▶ Action item: Pictures do not belong in the copy; retype the records below exactly.

▶ Information supplied:
##############################
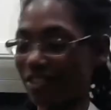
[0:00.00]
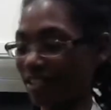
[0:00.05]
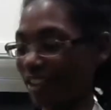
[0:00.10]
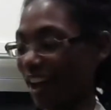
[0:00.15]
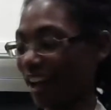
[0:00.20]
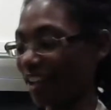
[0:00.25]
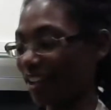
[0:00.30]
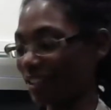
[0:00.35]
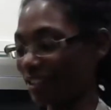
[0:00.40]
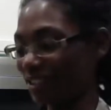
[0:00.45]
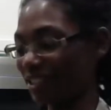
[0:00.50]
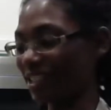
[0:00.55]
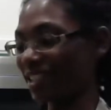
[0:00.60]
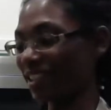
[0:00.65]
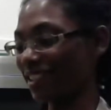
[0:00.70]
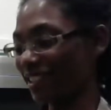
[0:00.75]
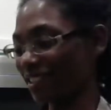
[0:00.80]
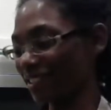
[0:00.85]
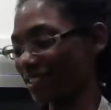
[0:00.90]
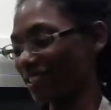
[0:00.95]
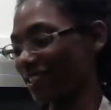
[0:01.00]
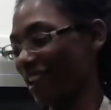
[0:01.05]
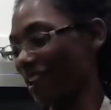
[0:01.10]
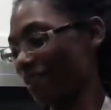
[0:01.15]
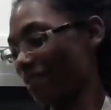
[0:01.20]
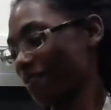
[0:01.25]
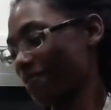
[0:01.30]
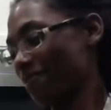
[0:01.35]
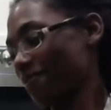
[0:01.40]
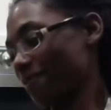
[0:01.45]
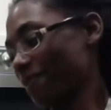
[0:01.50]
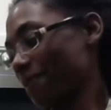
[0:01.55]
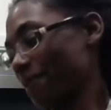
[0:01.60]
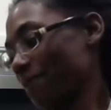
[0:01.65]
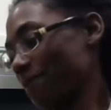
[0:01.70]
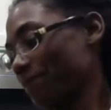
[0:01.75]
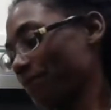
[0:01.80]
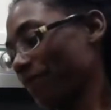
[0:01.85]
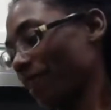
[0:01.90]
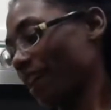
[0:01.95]
I used to use sour cream,
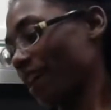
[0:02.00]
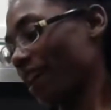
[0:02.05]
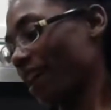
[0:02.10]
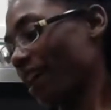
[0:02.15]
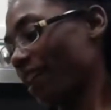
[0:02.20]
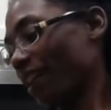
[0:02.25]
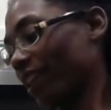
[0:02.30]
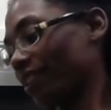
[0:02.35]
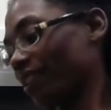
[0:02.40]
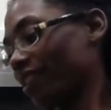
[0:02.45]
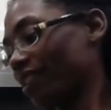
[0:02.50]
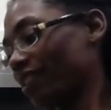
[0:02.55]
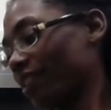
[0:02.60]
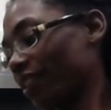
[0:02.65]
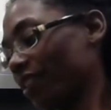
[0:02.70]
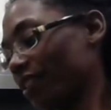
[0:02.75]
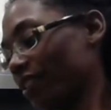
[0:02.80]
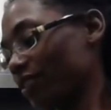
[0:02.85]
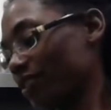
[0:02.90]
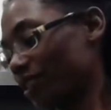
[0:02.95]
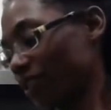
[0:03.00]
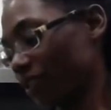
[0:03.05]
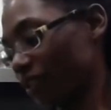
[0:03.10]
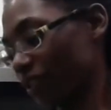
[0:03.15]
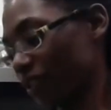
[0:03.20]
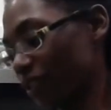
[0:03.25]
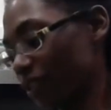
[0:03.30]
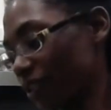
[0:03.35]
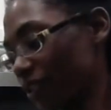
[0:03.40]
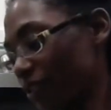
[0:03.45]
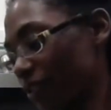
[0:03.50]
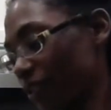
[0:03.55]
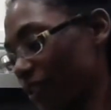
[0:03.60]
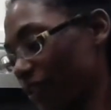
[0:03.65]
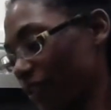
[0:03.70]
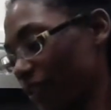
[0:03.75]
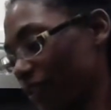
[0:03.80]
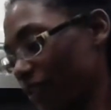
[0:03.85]
and I just started using Greek yogurt.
##############################
▶ Answer to this problem:
[0:00.00]
[0:00.05]
[0:00.10]
[0:00.15]
[0:00.20]
[0:00.25]
[0:00.30]
[0:00.35]
[0:00.40]
[0:00.45]
[0:00.50]
[0:00.55]
[0:00.60]
[0:00.65]
[0:00.70]
[0:00.75]
[0:00.80]
[0:00.85]
[0:00.90]
[0:00.95]
[0:01.00]
[0:01.05]
[0:01.10]
[0:01.15]
[0:01.20]
[0:01.25]
[0:01.30]
[0:01.35]
[0:01.40]
[0:01.45]
[0:01.50]
[0:01.55]
[0:01.60]
[0:01.65]
[0:01.70]
[0:01.75]
[0:01.80]
[0:01.85]
[0:01.90]
[0:01.95]
I used to use sour cream,
[0:02.00]
[0:02.05]
[0:02.10]
[0:02.15]
[0:02.20]
[0:02.25]
[0:02.30]
[0:02.35]
[0:02.40]
[0:02.45]
[0:02.50]
[0:02.55]
[0:02.60]
[0:02.65]
[0:02.70]
[0:02.75]
[0:02.80]
[0:02.85]
[0:02.90]
[0:02.95]
[0:03.00]
[0:03.05]
[0:03.10]
[0:03.15]
[0:03.20]
[0:03.25]
[0:03.30]
[0:03.35]
[0:03.40]
[0:03.45]
[0:03.50]
[0:03.55]
[0:03.60]
[0:03.65]
[0:03.70]
[0:03.75]
[0:03.80]
[0:03.85]
and I just started using Greek yogurt.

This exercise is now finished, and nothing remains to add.